WORK TO COMPLETE.
Please copy the entries below word for word, leaving out any image.

INPUT DATA.

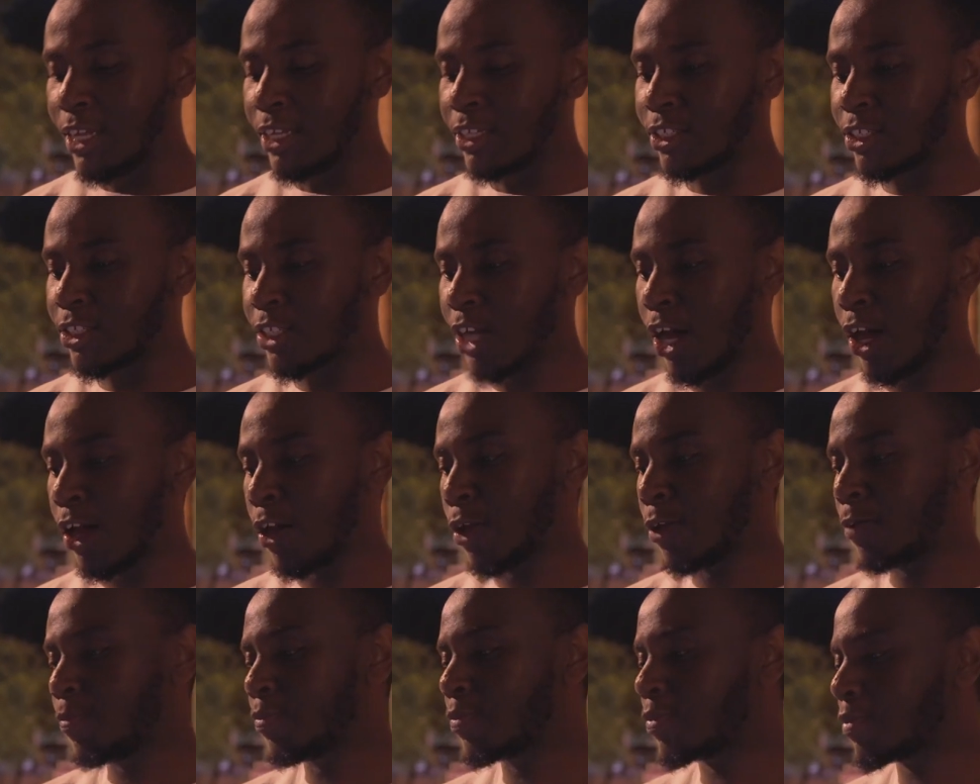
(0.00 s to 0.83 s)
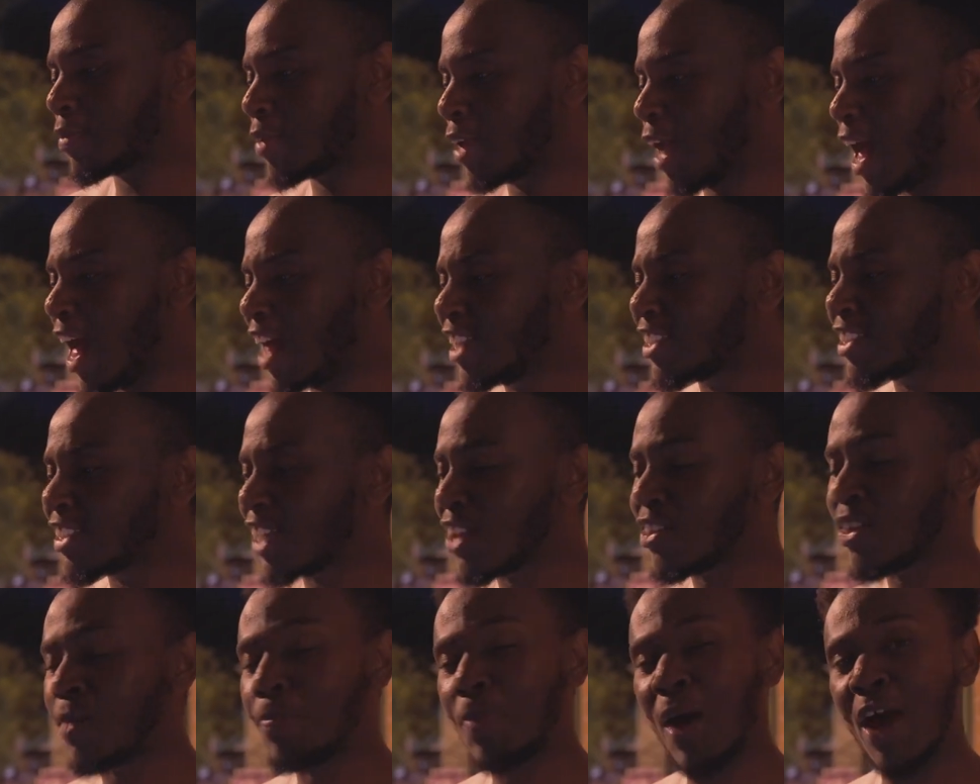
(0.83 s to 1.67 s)
So I'll
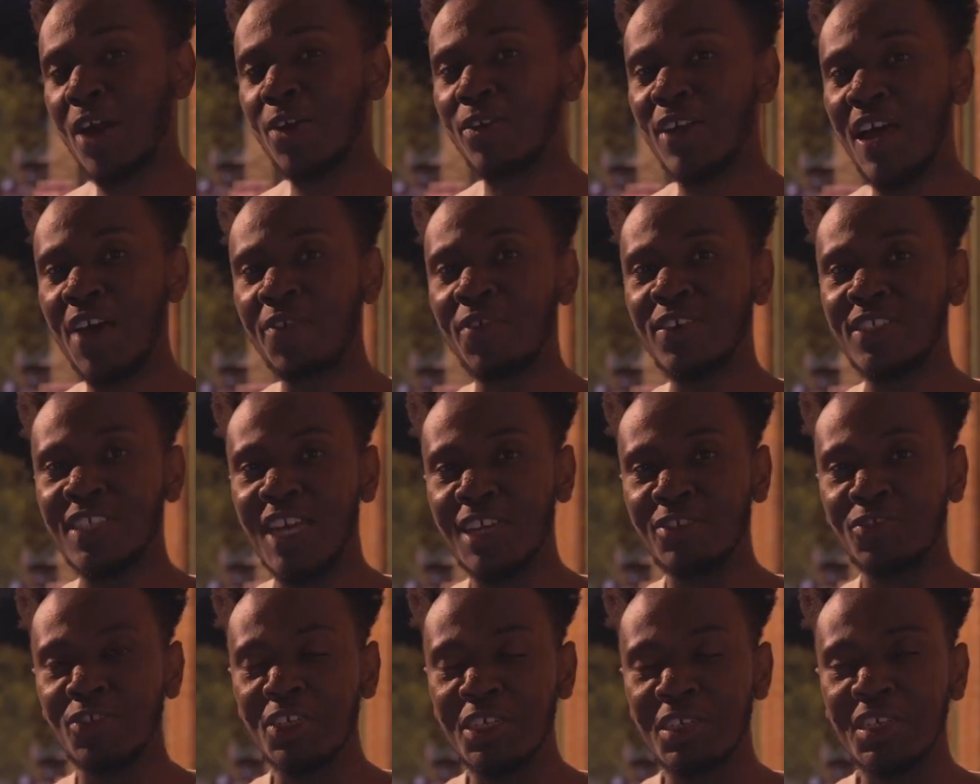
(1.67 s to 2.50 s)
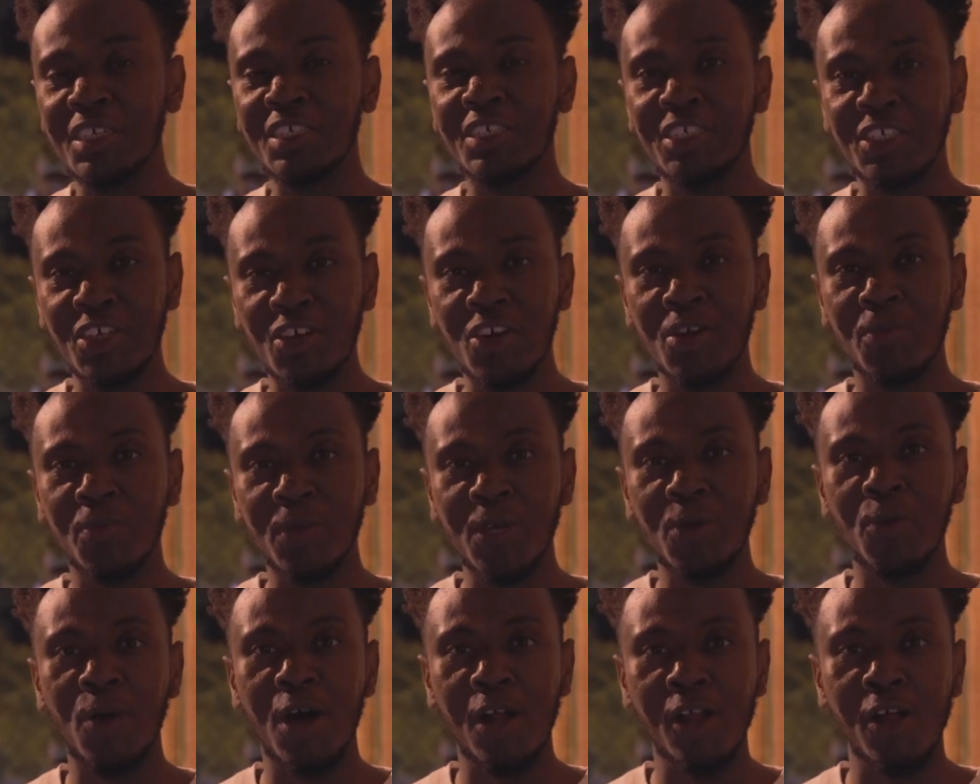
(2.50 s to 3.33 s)
say the battery life is actually
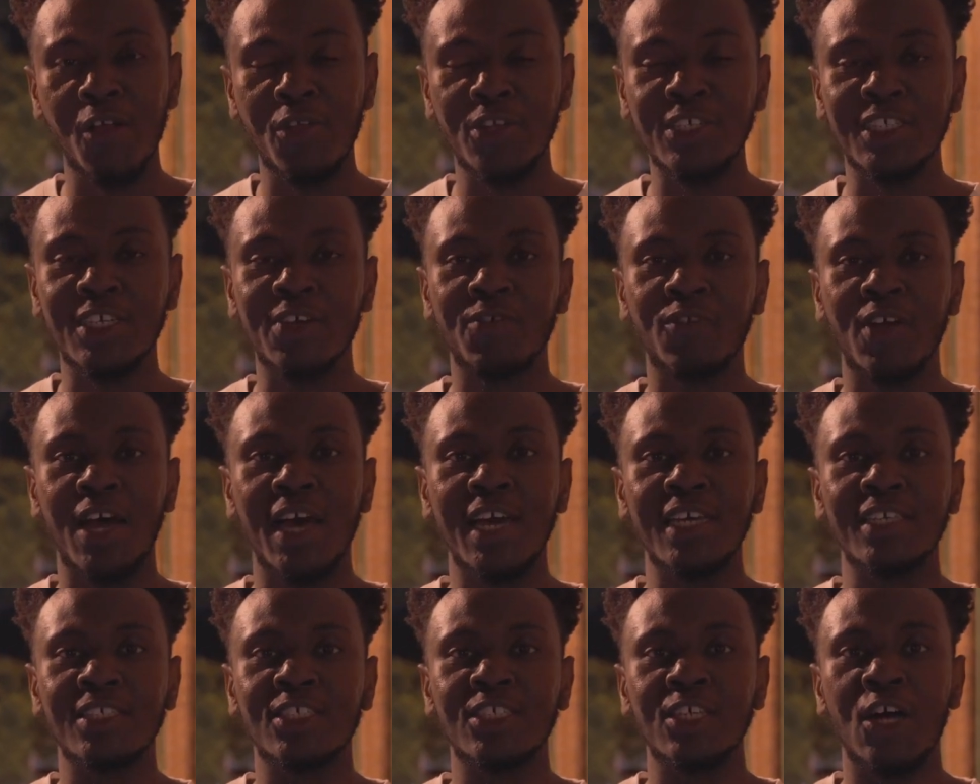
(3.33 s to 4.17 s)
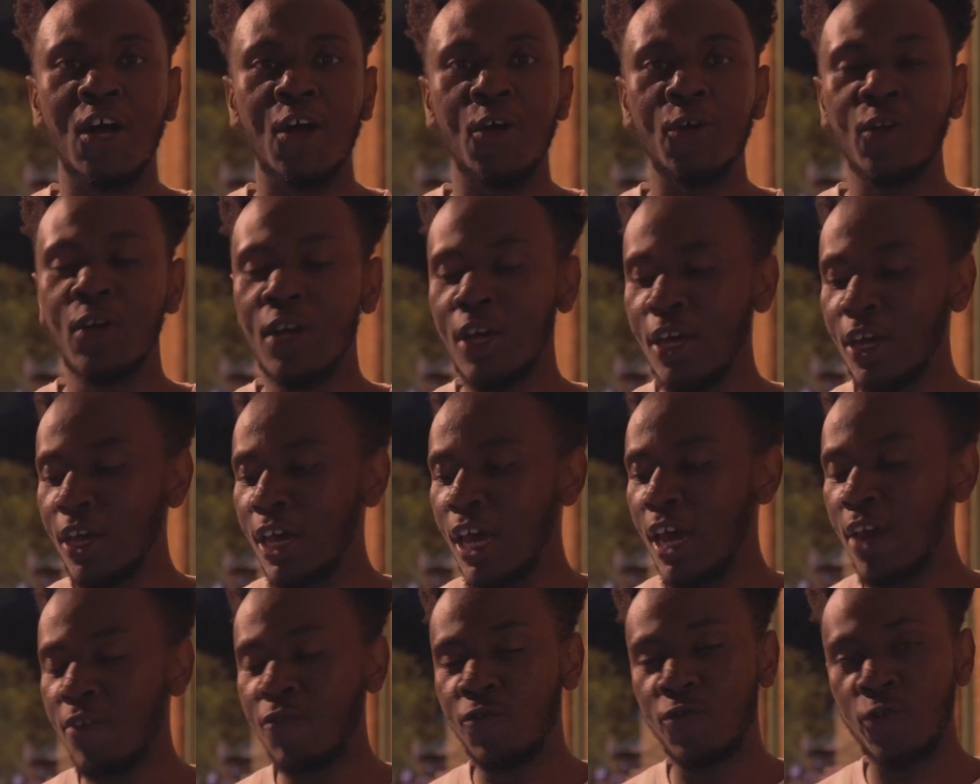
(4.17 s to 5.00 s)
considerably well on this device. So
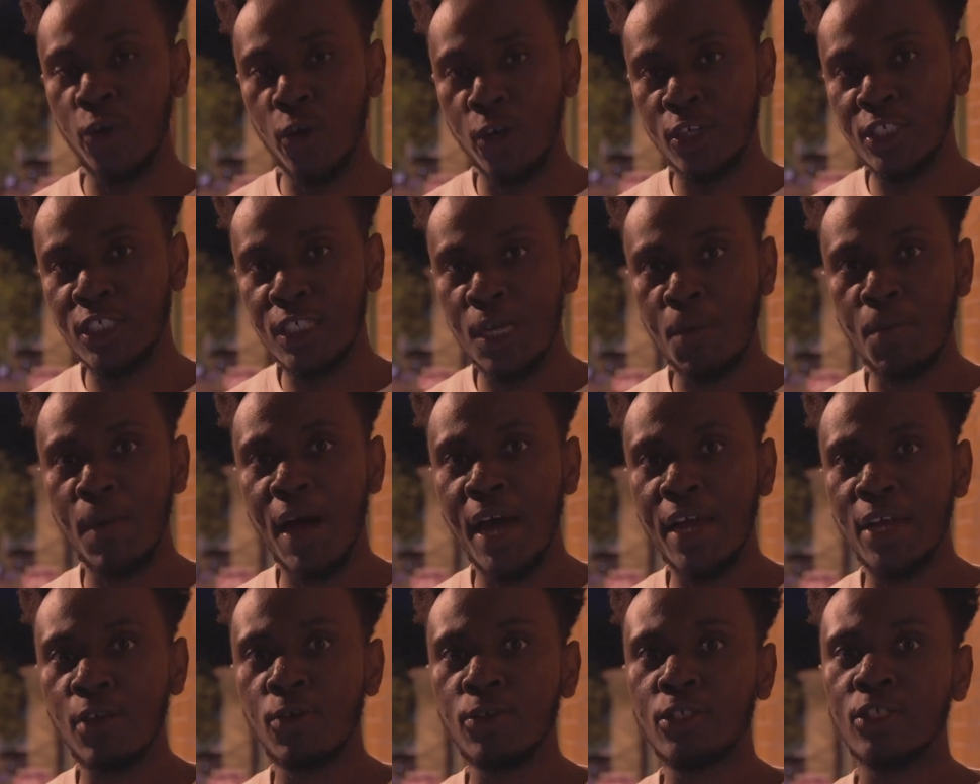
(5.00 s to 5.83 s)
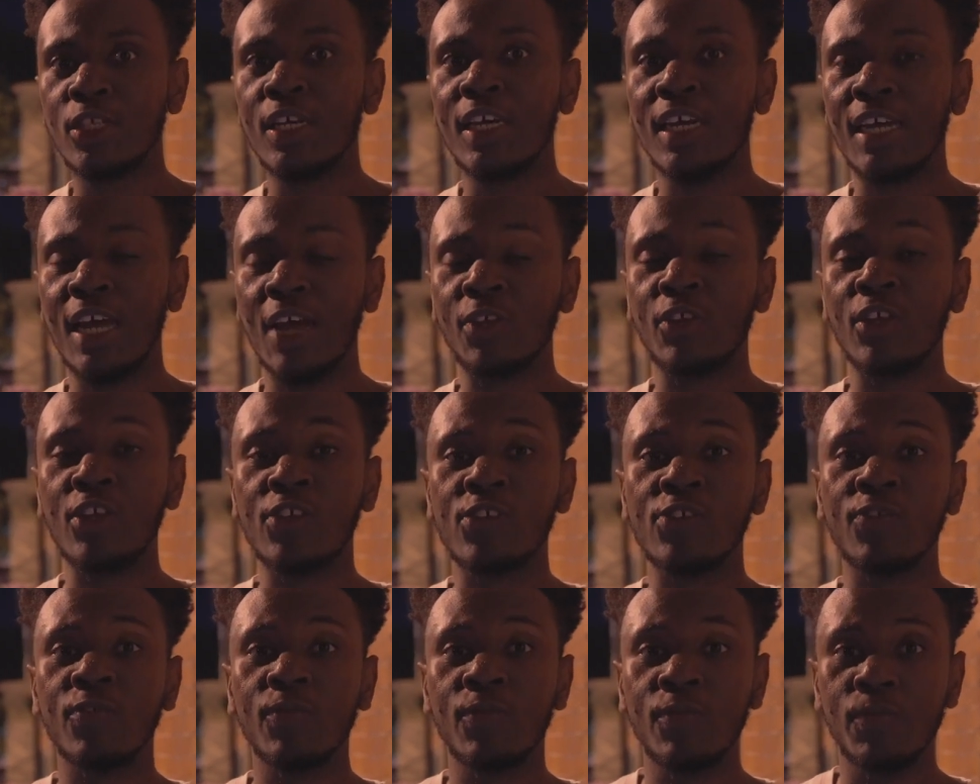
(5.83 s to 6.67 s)
if you're somebody who's looking at
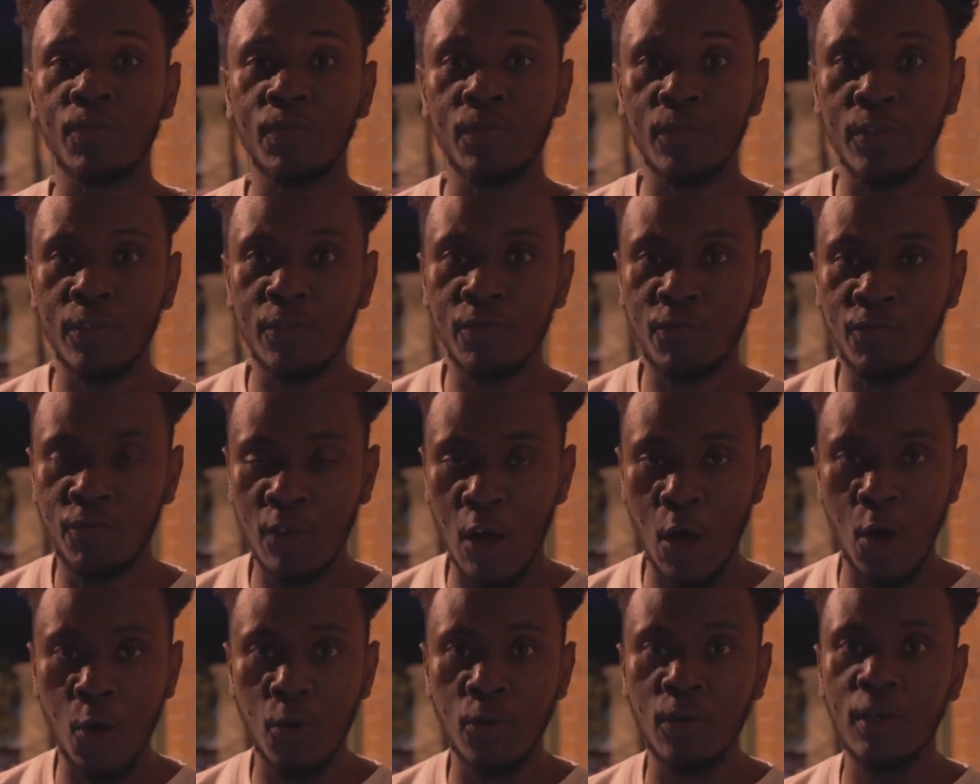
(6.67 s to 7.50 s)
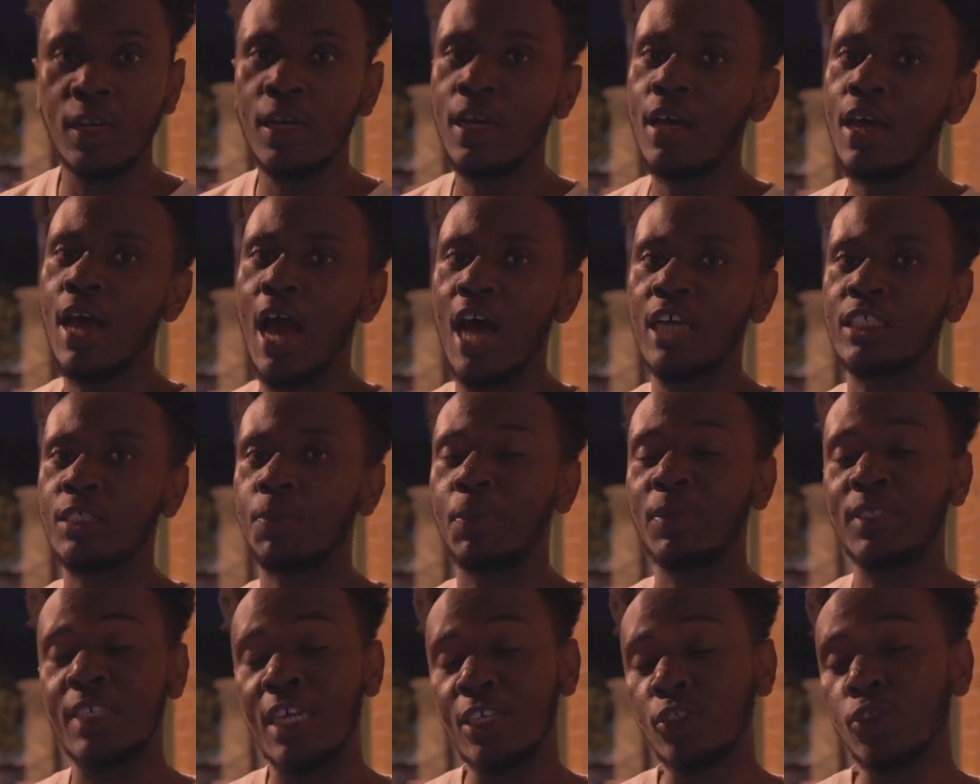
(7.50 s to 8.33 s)
this phone as a
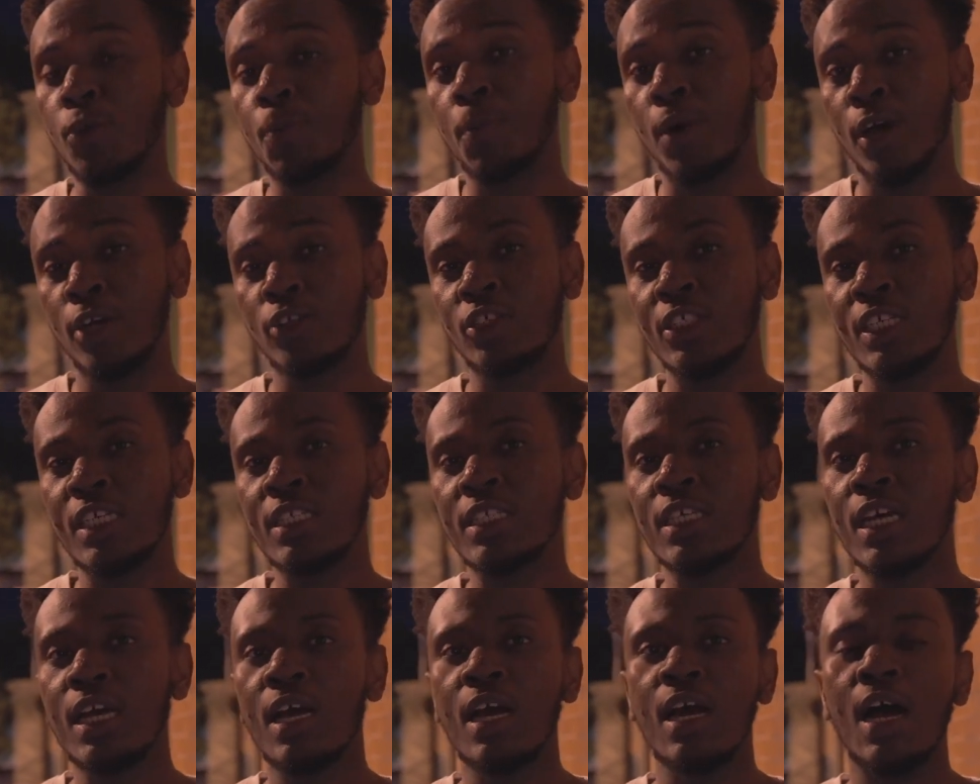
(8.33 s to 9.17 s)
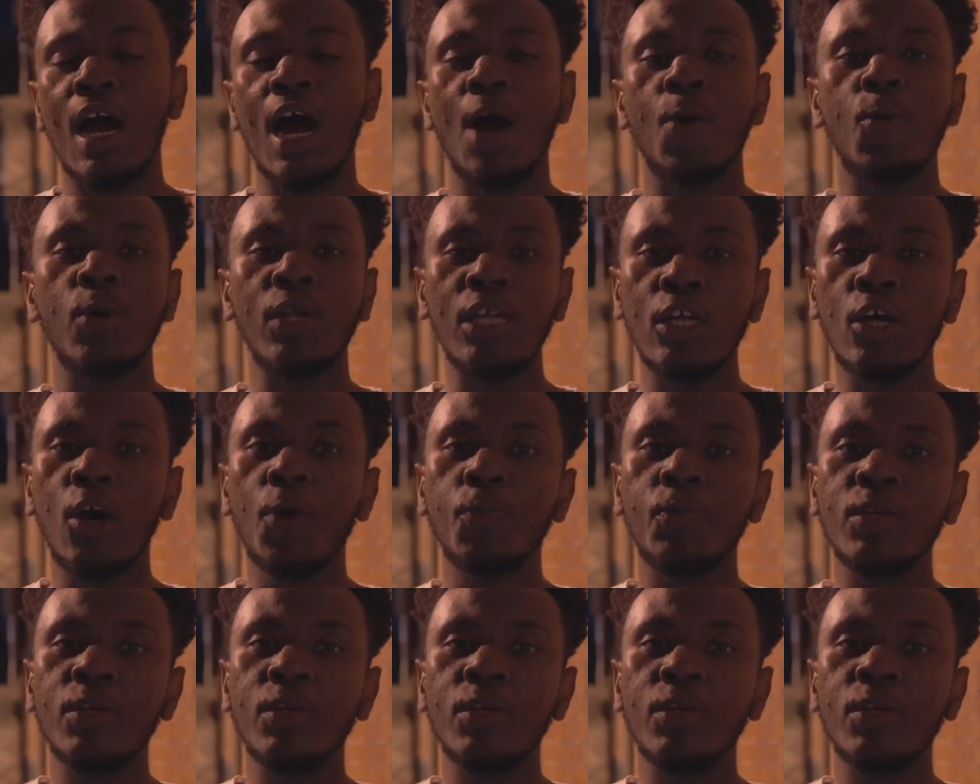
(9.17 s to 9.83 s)
potential purchase, I really hope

ANSWER TO THE PROBLEM.
(0.00 s to 0.83 s)
(0.83 s to 1.67 s)
So I'll
(1.67 s to 2.50 s)
(2.50 s to 3.33 s)
say the battery life is actually
(3.33 s to 4.17 s)
(4.17 s to 5.00 s)
considerably well on this device. So
(5.00 s to 5.83 s)
(5.83 s to 6.67 s)
if you're somebody who's looking at
(6.67 s to 7.50 s)
(7.50 s to 8.33 s)
this phone as a
(8.33 s to 9.17 s)
(9.17 s to 9.83 s)
potential purchase, I really hope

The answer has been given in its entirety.